There is a recent announcement, that Amazon and Anthropic deepen strategic collaboration, stating that, “Anthropic names AWS its primary training partner and will use AWS Trainium to train and deploy its largest foundation models; Amazon to invest additional $4 billion in Anthropic. Last September, Amazon and Anthropic announced a strategic collaboration, which included Anthropic naming Amazon Web Services (AWS) its primary cloud provider and Amazon making a $4 billion investment in Anthropic. That announcement was underpinned by the rapid adoption of the Claude family of models on AWS, following its addition to Amazon Bedrock in April of last year. Today, Amazon and Anthropic are deepening their collaboration. Anthropic is now naming AWS its primary training partner, in addition to continuing to be its primary cloud provider, and will use AWS Trainium and Inferentia chips to train and deploy its future foundation models. Both companies will continue to work closely to keep advancing Trainium’s hardware and software capabilities. This next phase of the collaboration will even further enhance the already premium performance, security, and privacy Amazon Bedrock provides for customers running Claude models. Additionally, Anthropic and AWS have collaborated to give AWS customers early access to the ability to do fine-tuning with their own data on Anthropic models, a customization benefit that AWS customers will uniquely enjoy for each model for a period of time on new Claude models.”

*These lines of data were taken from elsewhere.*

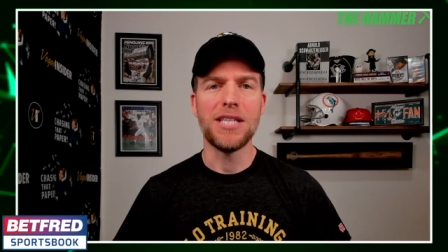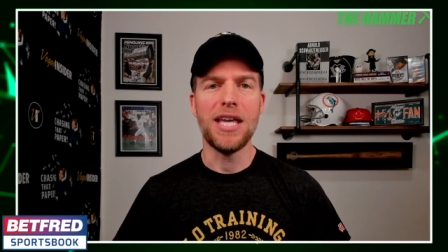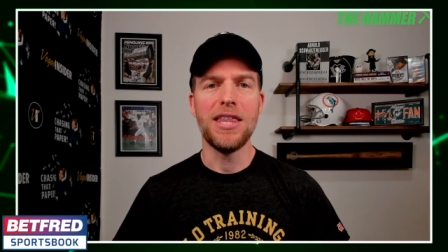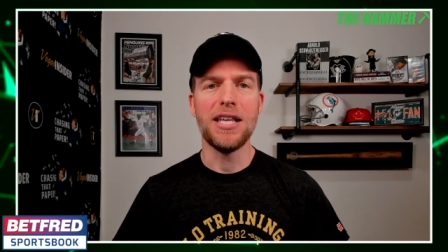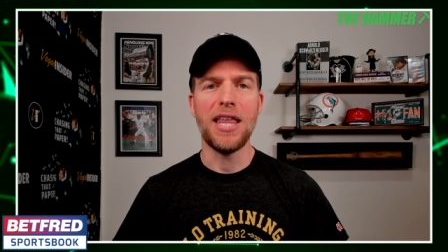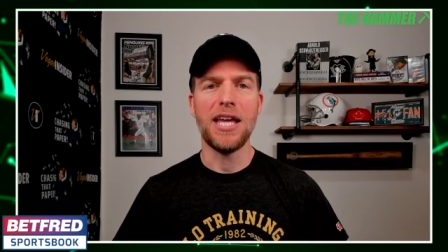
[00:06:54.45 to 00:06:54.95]
I
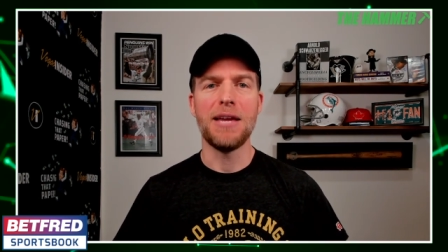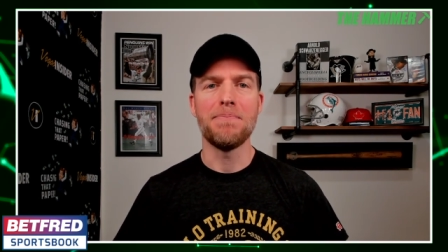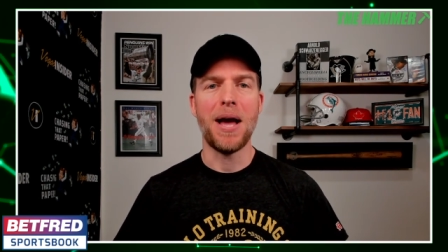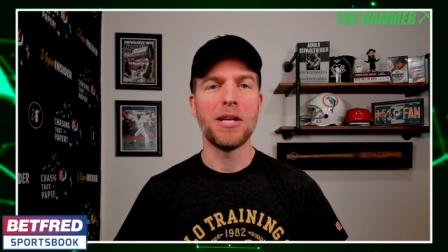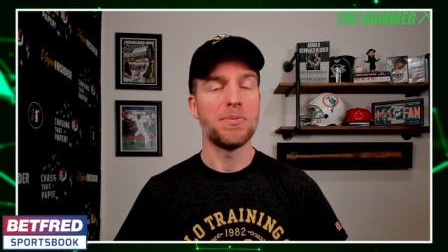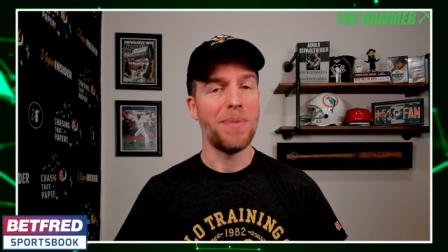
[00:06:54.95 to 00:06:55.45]
think they can
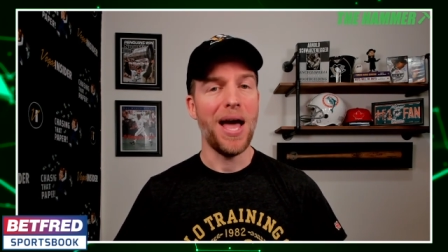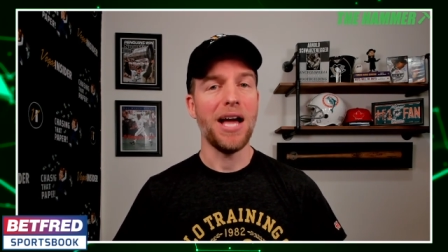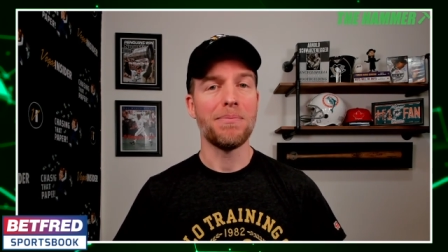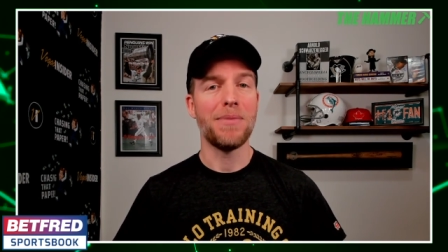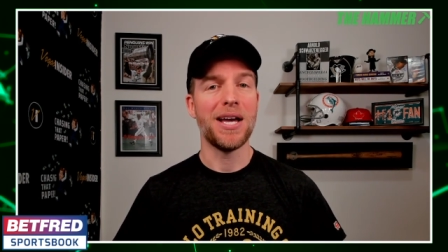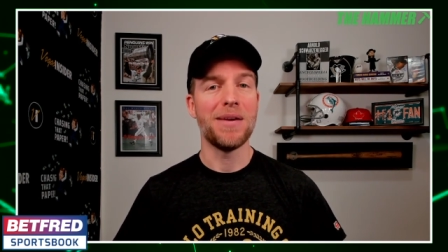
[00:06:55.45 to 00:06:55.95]
bounce
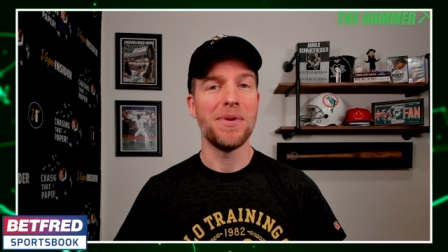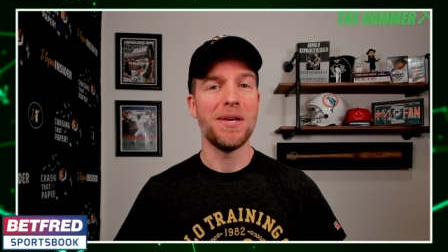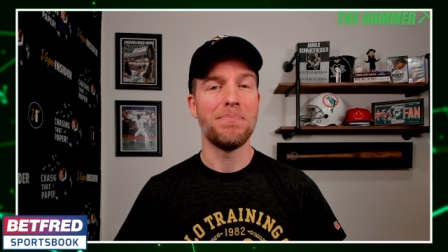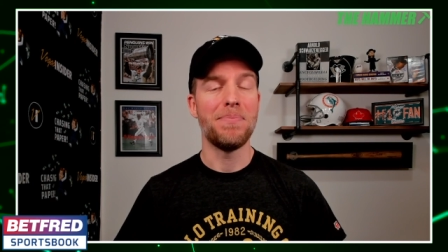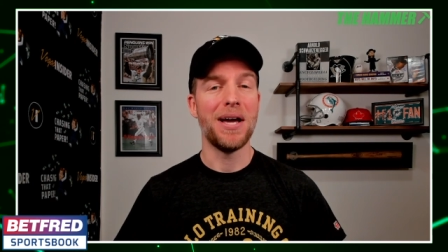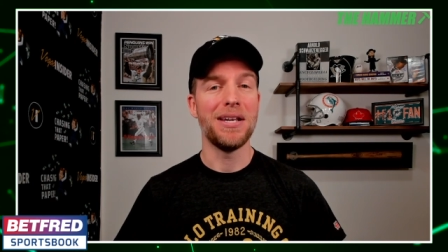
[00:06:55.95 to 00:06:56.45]
back,
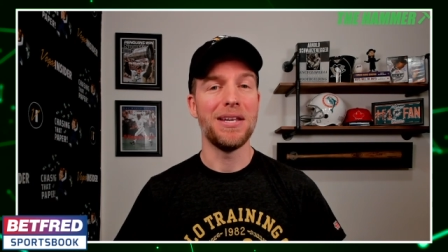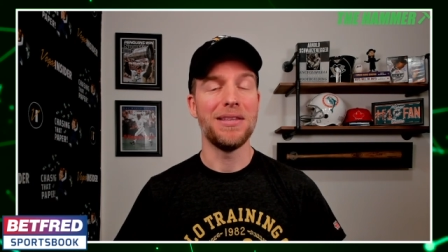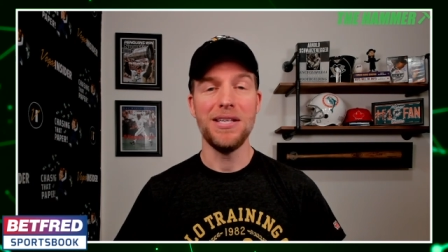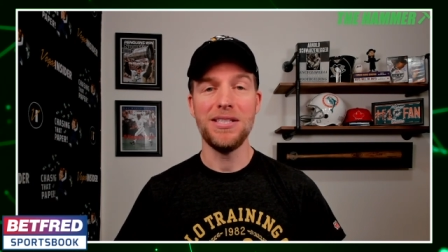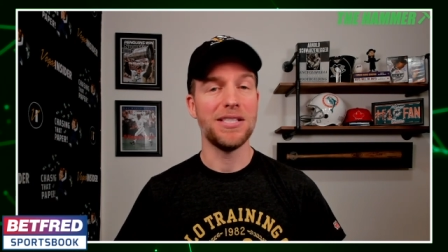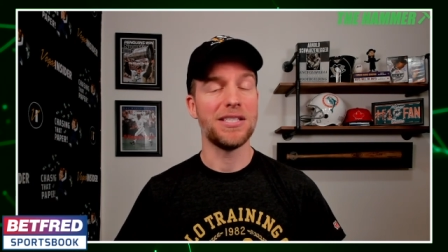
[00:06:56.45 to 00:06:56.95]
Miami, but
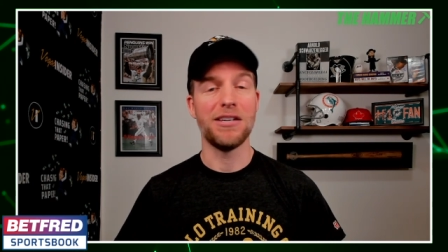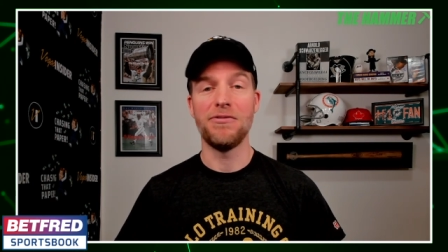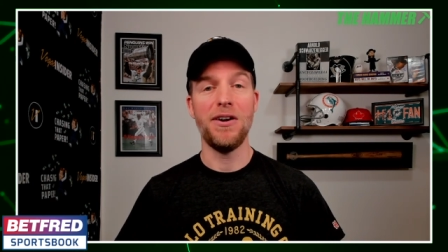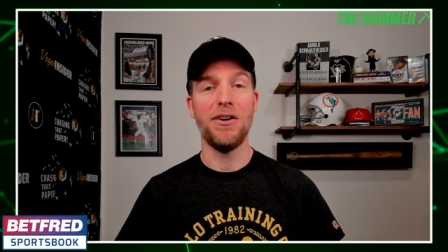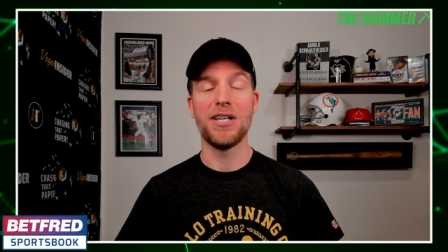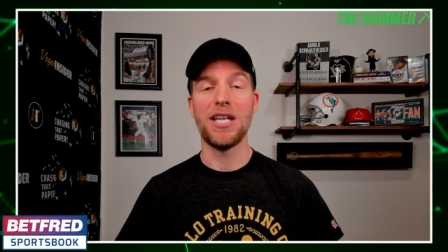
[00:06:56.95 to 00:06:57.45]
this is a
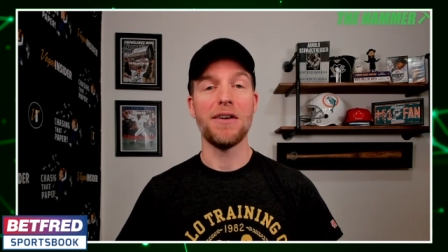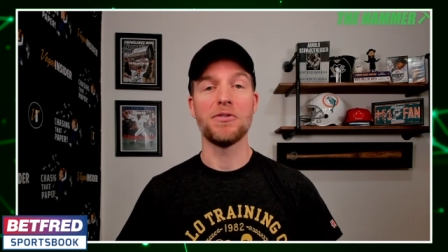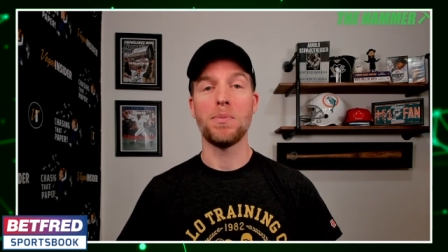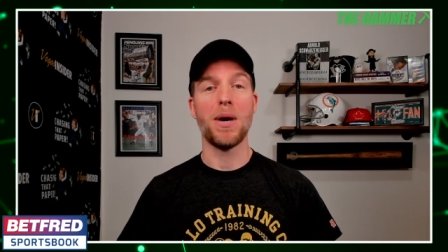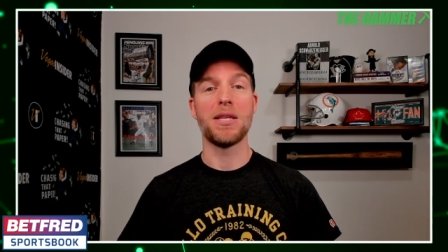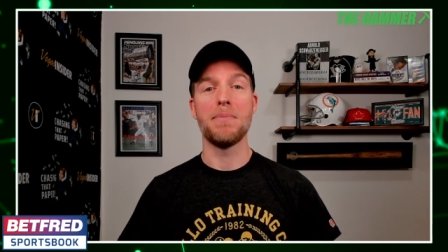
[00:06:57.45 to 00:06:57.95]
very tough
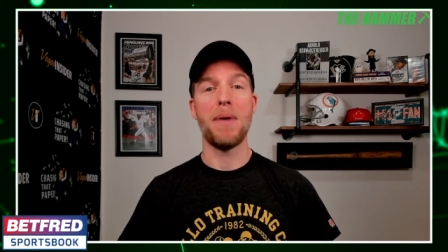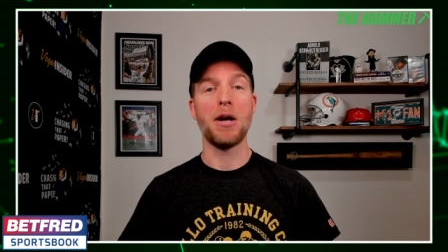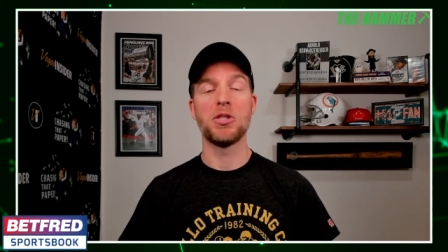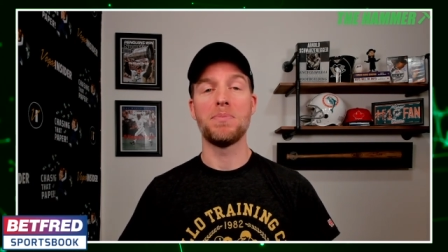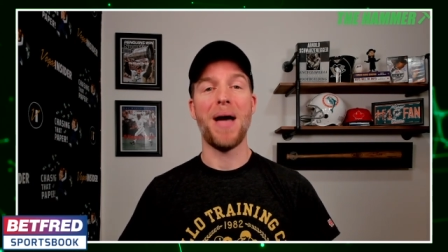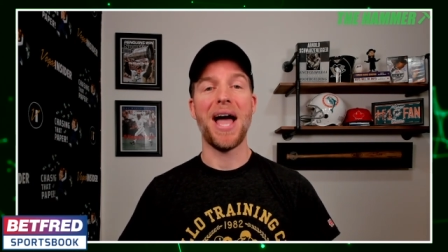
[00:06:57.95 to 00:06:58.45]
spot to
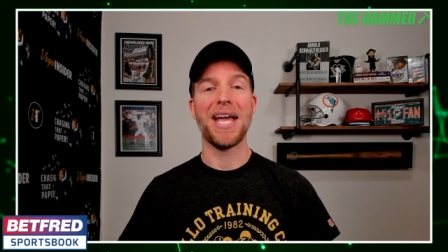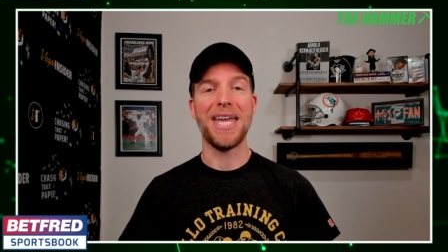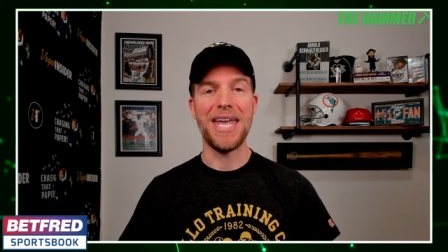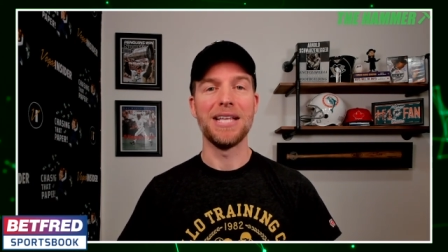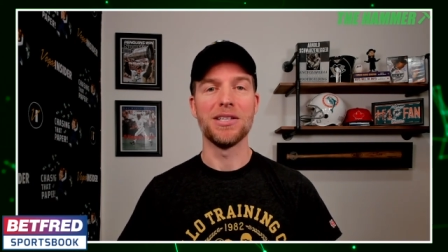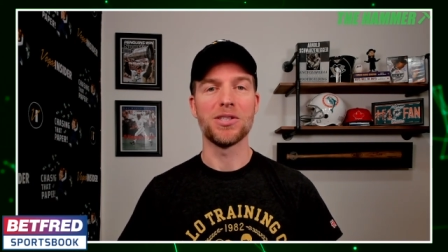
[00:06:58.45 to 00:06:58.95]
bounce back in.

There is a recent story by The Information, stating that, OpenAI Considers Taking on Google With Browser, stating that, “The ChatGPT owner recently considered developing a web browser that it would combine with its chatbot, and it has separately discussed or struck deals to power search features for travel, food, real estate, and retail websites, according to people who have seen prototypes or designs of the products. OpenAI has spoken about the search product with website and app developers such as Condé Nast, Redfin, Eventbrit,e and Priceline, these people said. OpenAI also has discussed powering artificial intelligence features on devices made by Samsung, a key Google business partner, similar to a deal OpenAI recently struck with Apple, according to people who were briefed about the situation at OpenAI.”
There is a recent announcement by the NIST, FACT SHEET: U.S. Department of Commerce & U.S. Department of State Launch the International Network of AI Safety Institutes at Inaugural Convening in San Francisco, stating that, “Today the U.S. Department of Commerce and U.S. Department of State are co-hosting the inaugural convening of the International Network of AI Safety Institutes, a new global effort to advance the science of AI safety and enable cooperation on research, best practices, and evaluation. To harness the enormous benefits of AI, it is essential to foster a robust international ecosystem to help identify and mitigate the risks posed by this breakthrough technology. Through this Network, the United States hopes to address some of the most pressing challenges in AI safety and avoid a patchwork of global governance that could hamper innovation.”